I know how you started this thread, but this is all default operation. And the Open with Choose... is to provide you with a choice for the save location. The default seems to be set by Safari (probably the webkit, but anyway...) and is your choice for the actual save location, when you need to choose. This seems more of a FireFox design decision.
I suppose I should ask - What do you want FireFox to do at this point - Read your mind?  
Here's an app that might help you out.
http://www.rubicode.com/Software/RCDefaultApp/


----------



## g3ski (Mar 26, 2007)

I've seen the comment "What do you want FireFox to do at this point - Read your mind?" in other posts, and I don't believe it applies here at all. 

What I was trying to figure out is the way to control firefox (ie preference settings) that is transparent and consistent. I would be nice if Firefox was able to put all download files into the same folder. 

"Open with Choose..." is there to save steps. It allows the user to open the file directly in an application without downloading to a folder first and forcing the user to find the folder and double-click the file to open it in an application. The mystery of "Oopen with Choose..." is determining where that file will end up after it's viewed within the file. 

A friend was opening word docs in Yahoo email and everything would end up on the desktop. He wanted them to go somewhere else. ie a folder. Changing the download folder location in Firefox didn't help. At least I figured out that Safari is the controller of this location. Much like Safari and Mail (not a pref pane) controls the default apps for web and mail. Since the friend won't use Safari at all, Safari basically a really big preference pane for him now ;-0

Thanks for the link to that pref pane, looks like a nice tool.

-JD


----------



## deram_scholzara (Nov 14, 2007)

I'm having pretty much the same problem, except that it's for Leopard.

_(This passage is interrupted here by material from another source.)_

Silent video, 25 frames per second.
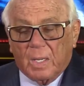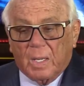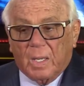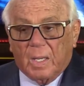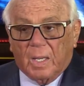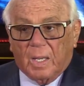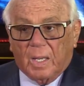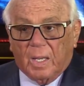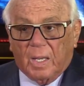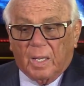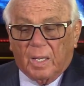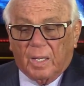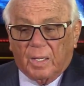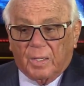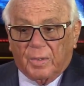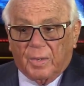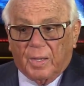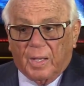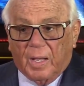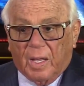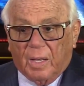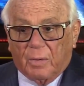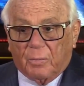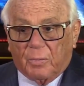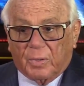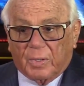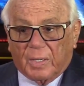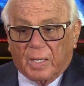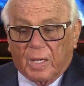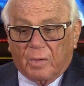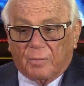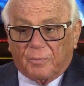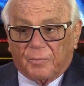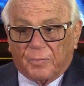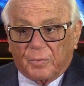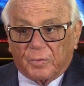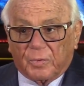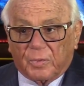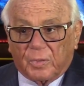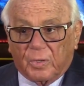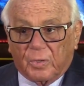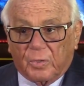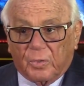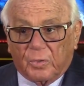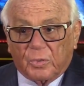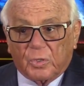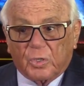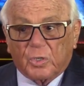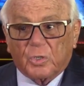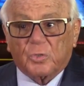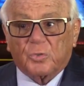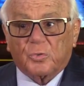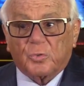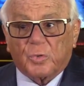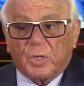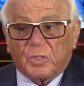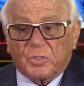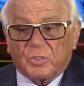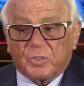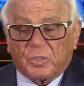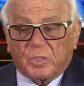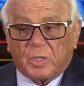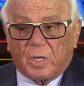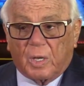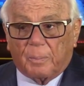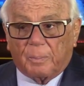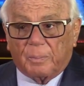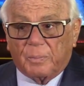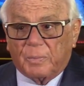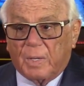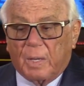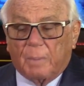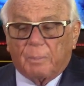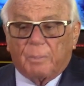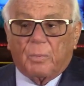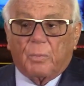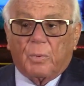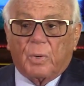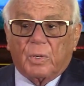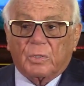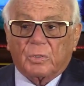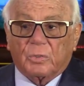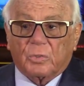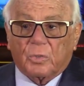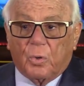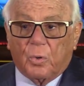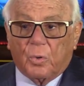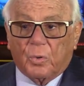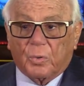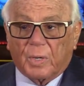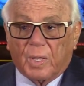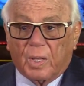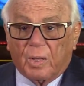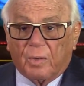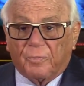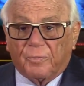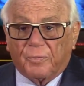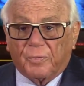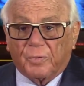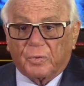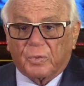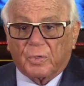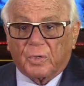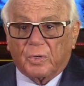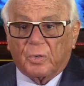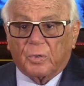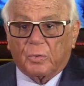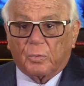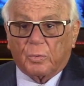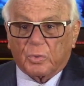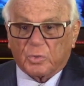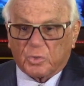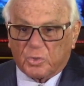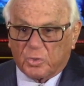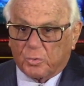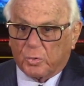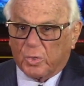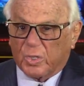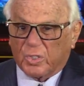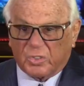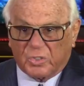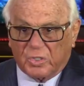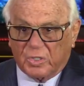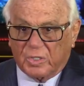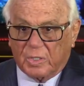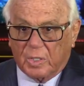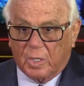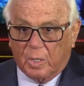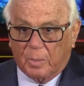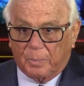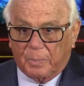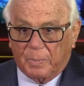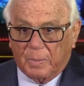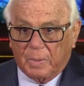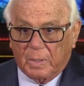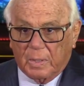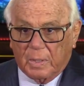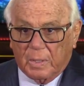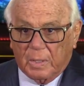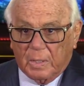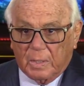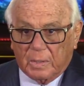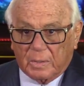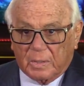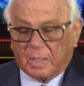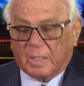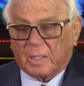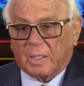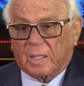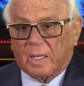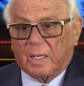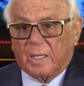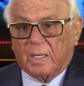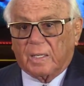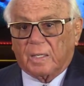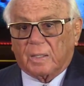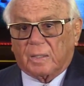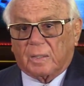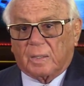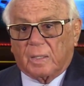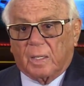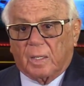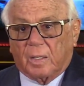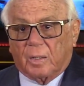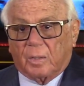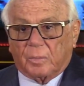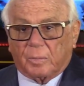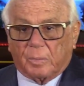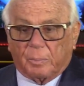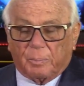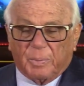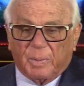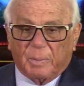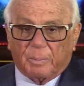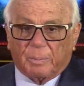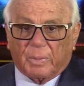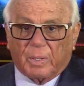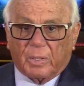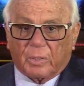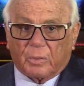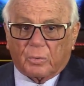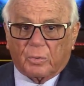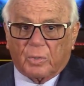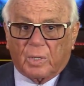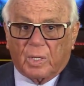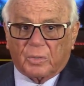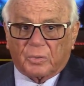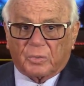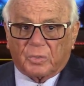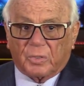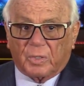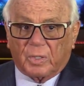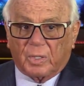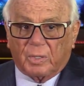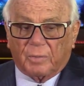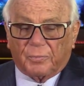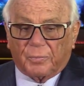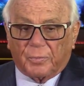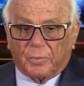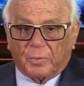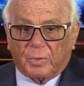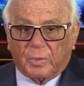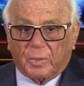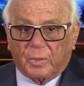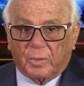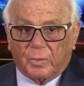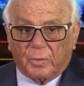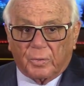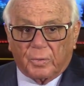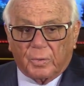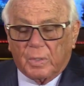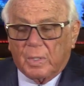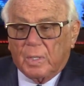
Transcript: And I went out for dinner, you dressed up. Number one, going out for dinner was dressing up. The clientele, the people that go out today for dinner,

I have two hard drives, and I want my downloaded files to go to a Downloads folder on the second hard drive, called Pino.  In Firefox, I set the default downloads folder to /Volumes/Pino/Downloads.  Additionally, I opened Safari and set Safari's default download location to the same directory.  When I choose "Save to Disk" the file is saved to that specified directory, but when I choose "Open with" and choose a program, it ALWAYS saves to the Downloads folder on the Macintosh HD (my system volume) and then opens it.

I really would like all downloaded files to go to the directory I specified - there is no need to read my mind, since I told Firefox exactly what I want.


----------